▶ Given entries:
-----
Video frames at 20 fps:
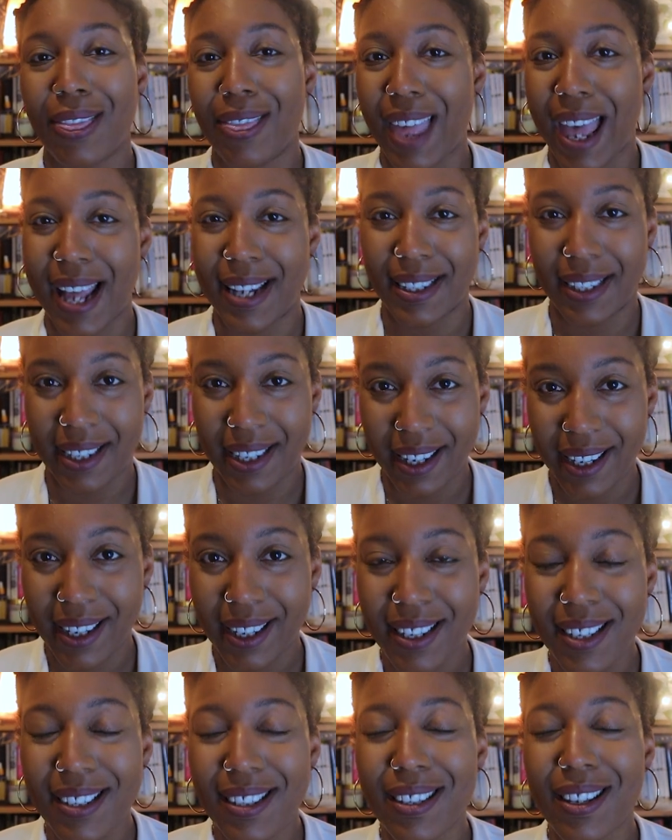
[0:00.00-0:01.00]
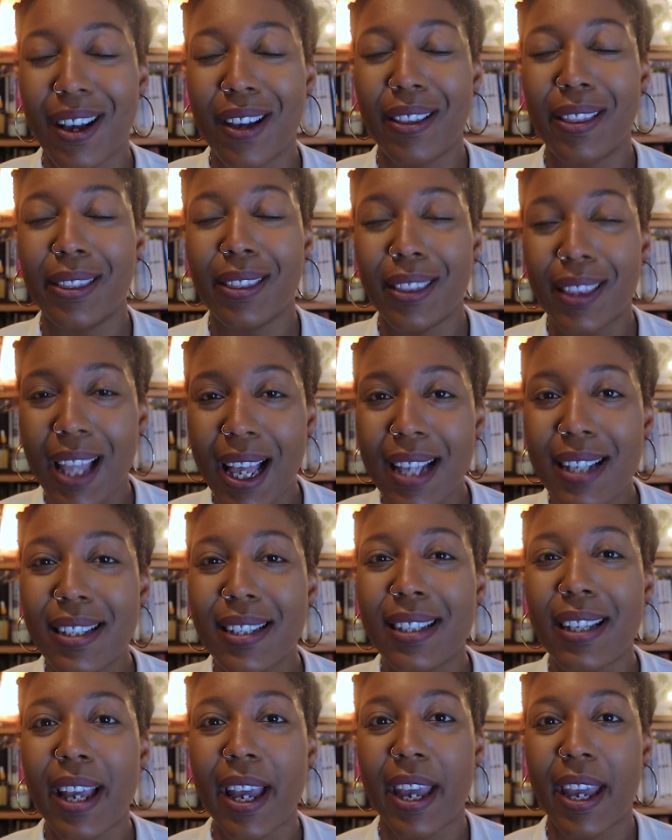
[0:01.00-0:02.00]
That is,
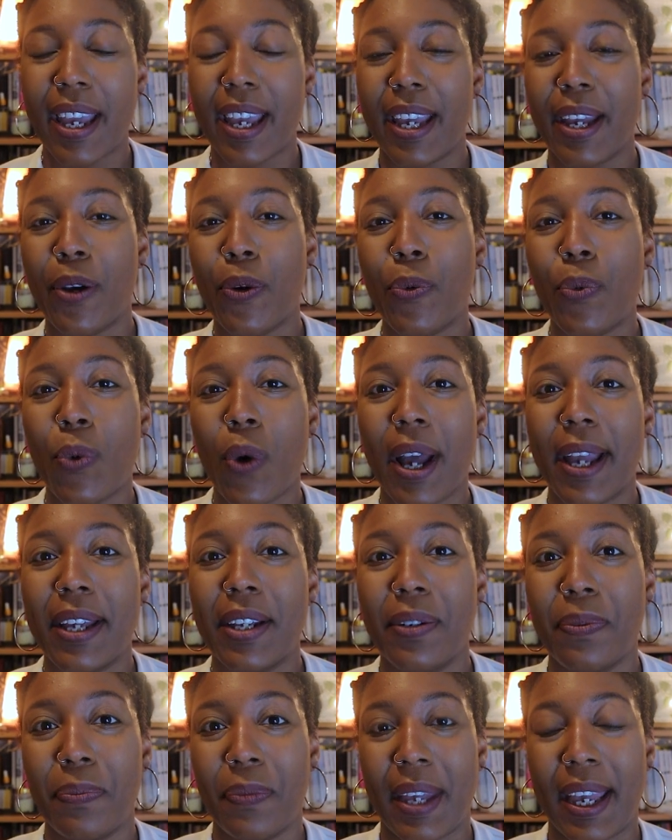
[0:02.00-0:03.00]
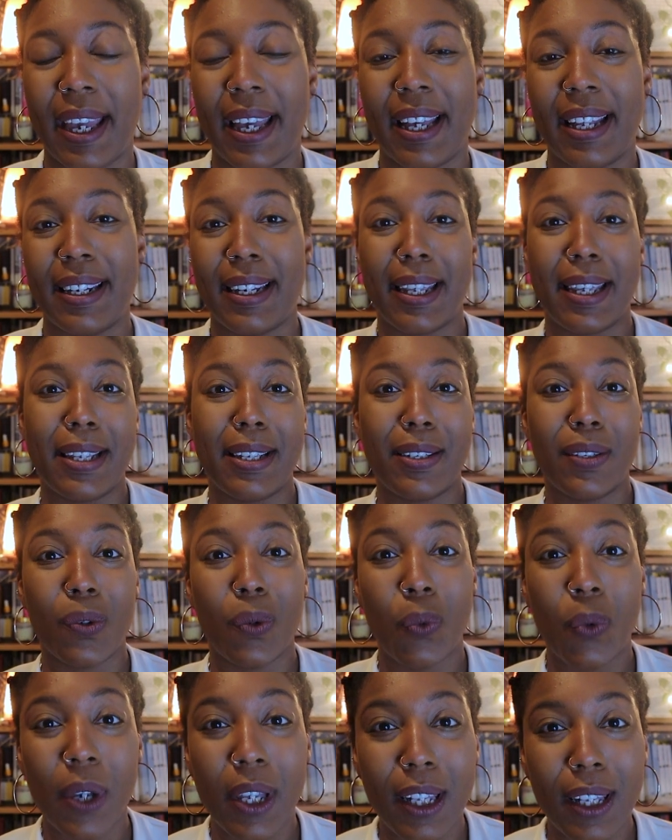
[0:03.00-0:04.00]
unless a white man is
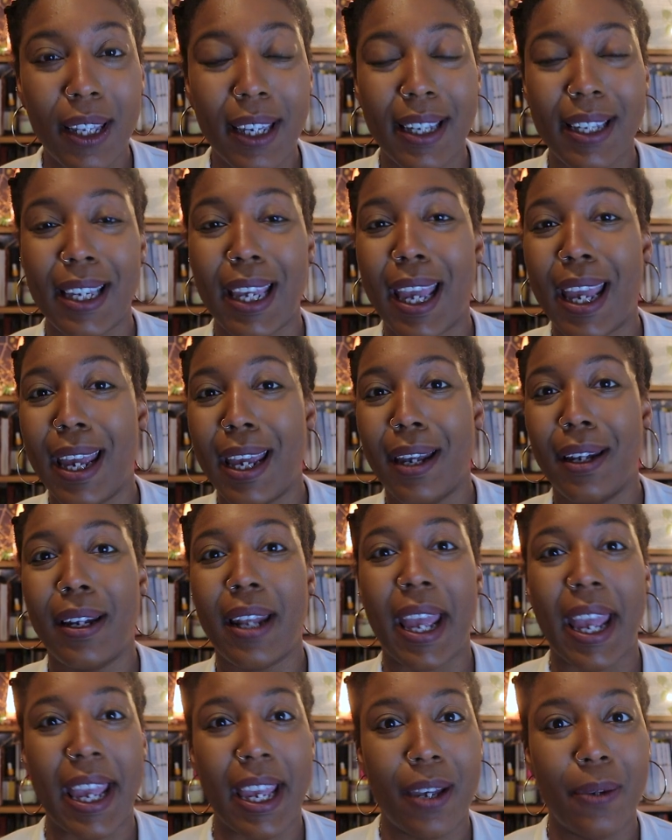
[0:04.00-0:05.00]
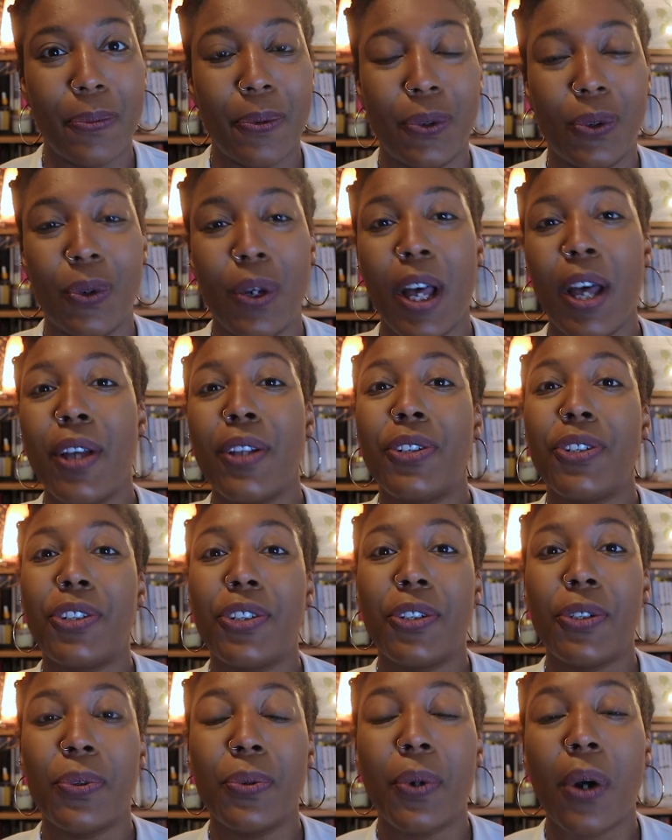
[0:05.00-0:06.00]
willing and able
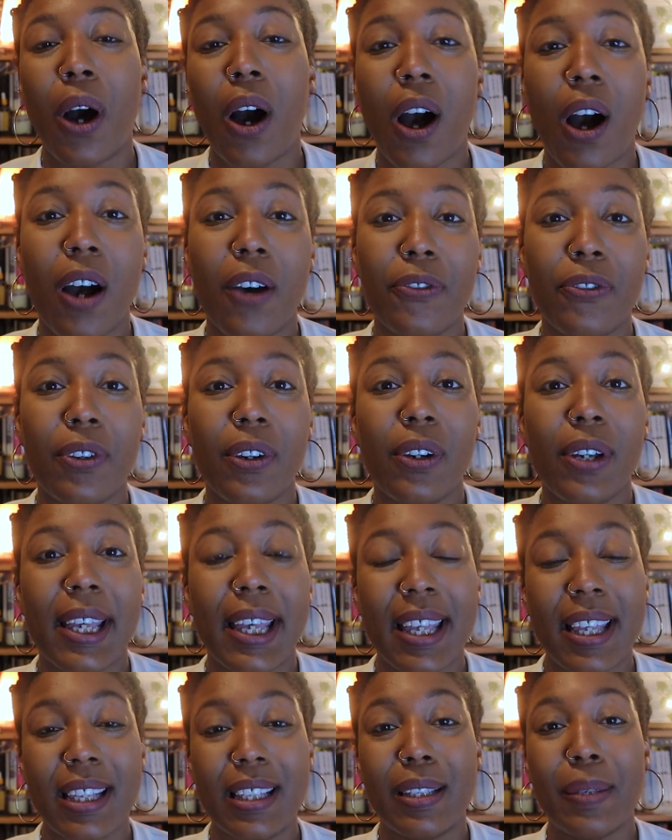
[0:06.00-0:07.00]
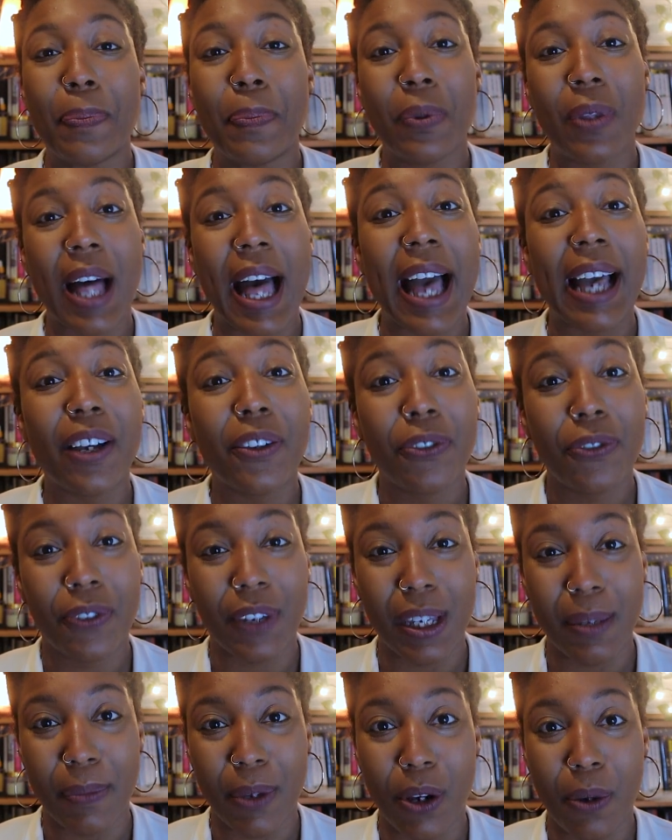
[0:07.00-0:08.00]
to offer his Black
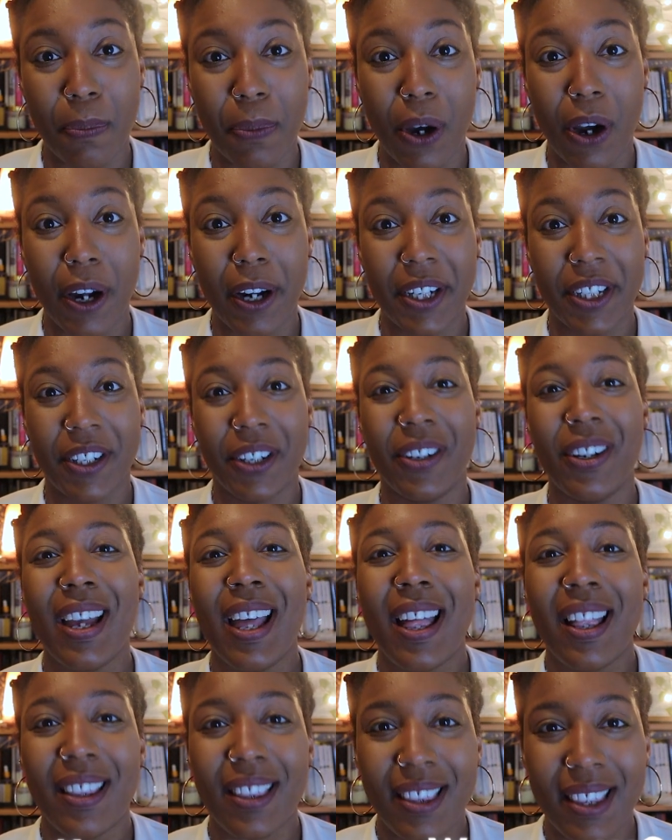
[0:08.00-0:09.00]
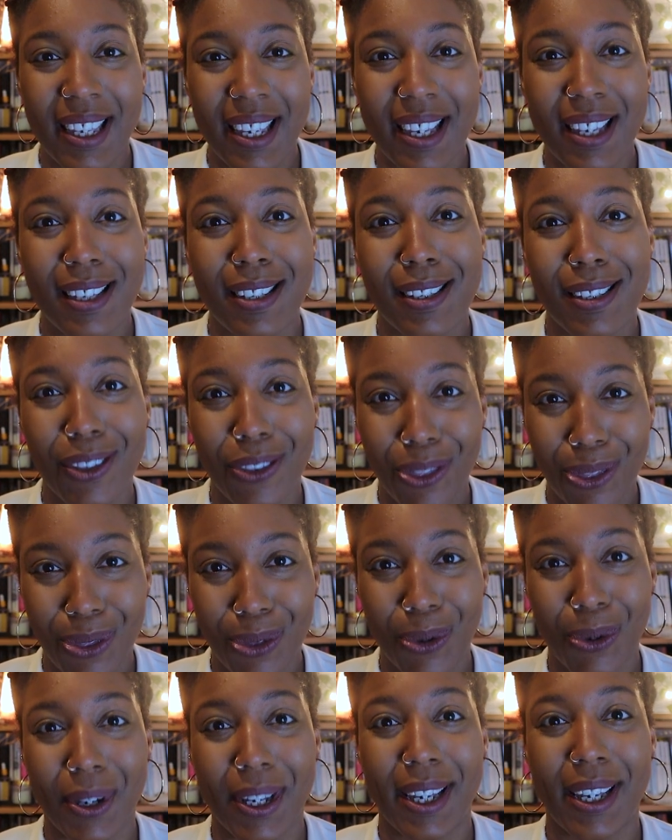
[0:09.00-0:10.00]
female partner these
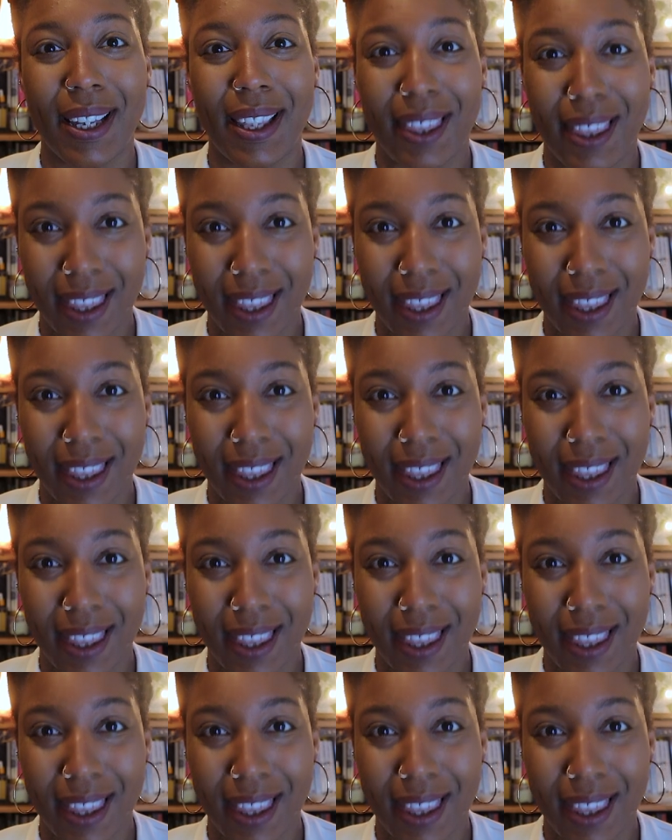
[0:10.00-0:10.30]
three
-----
Everything above except the pictures must be restated exactly.

Video frames at 20 fps:
[0:00.00-0:01.00]
[0:01.00-0:02.00]
That is,
[0:02.00-0:03.00]
[0:03.00-0:04.00]
unless a white man is
[0:04.00-0:05.00]
[0:05.00-0:06.00]
willing and able
[0:06.00-0:07.00]
[0:07.00-0:08.00]
to offer his Black
[0:08.00-0:09.00]
[0:09.00-0:10.00]
female partner these
[0:10.00-0:10.30]
three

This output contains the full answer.